🤖 AI Summary
This work addresses the critical limitation of large language models (LLMs) in maintaining long-horizon narrative consistency and rule fidelity within text-based role-playing games (RPGs). To this end, we introduce the first benchmark explicitly designed to evaluate LLM capabilities for text RPG engines, covering two core tasks: game creation and dynamic simulation. We propose a structured event-state representation formalism and a dual-track “LLM-as-a-judge” evaluation paradigm that jointly assesses objective rule adherence and subjective narrative quality. Experimental results reveal that state-of-the-art LLMs, while generating highly engaging narratives, consistently suffer from state drift and rule violations in complex, long-duration RPG scenarios. Our benchmark provides the first reproducible, verifiable, and controllable evaluation standard for interactive narrative generation, empirically exposing a fundamental bottleneck in LLMs’ long-range logical coherence and temporal reasoning.
📝 Abstract
We present RPGBench, the first benchmark designed to evaluate large language models (LLMs) as text-based role-playing game (RPG) engines. RPGBench comprises two core tasks: Game Creation (GC) and Game Simulation (GS).
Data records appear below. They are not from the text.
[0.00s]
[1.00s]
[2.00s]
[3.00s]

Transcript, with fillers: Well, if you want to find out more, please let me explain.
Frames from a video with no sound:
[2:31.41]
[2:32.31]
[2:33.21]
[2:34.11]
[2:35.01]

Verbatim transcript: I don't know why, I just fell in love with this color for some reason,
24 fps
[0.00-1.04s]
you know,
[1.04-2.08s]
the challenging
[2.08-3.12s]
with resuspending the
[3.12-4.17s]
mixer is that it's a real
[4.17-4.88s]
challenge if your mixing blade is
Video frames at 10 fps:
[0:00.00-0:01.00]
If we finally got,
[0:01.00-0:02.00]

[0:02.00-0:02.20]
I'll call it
In GC, an LLM must craft a valid and playable RPG world using a structured event-state representation, ensuring logical coherence and proper termination conditions. In GS, the LLM simulates interactive gameplay across multiple rounds while consistently updating states and enforcing game rules. To comprehensively assess performance, RPGBench integrates objective and subjective evaluation methodologies. Objective measures verify adherence to event mechanics and check variable updates without requiring human intervention. Subjective measures, such as content interestingness, action quality, and role-playing capability, are evaluated via an LLM-as-a-judge framework, where a strong LLM grades each candidate's outputs. Empirical results demonstrate that state-of-the-art LLMs can produce engaging stories but often struggle to implement consistent, verifiable game mechanics, particularly in long or complex scenarios. By combining structured, rule-based assessments with LLM-based judgments, RPGBench provides a new standard for evaluating how well LLMs can balance creativity, coherence, and complexity in text-based RPGs, opening avenues for more immersive and controllable interactive storytelling.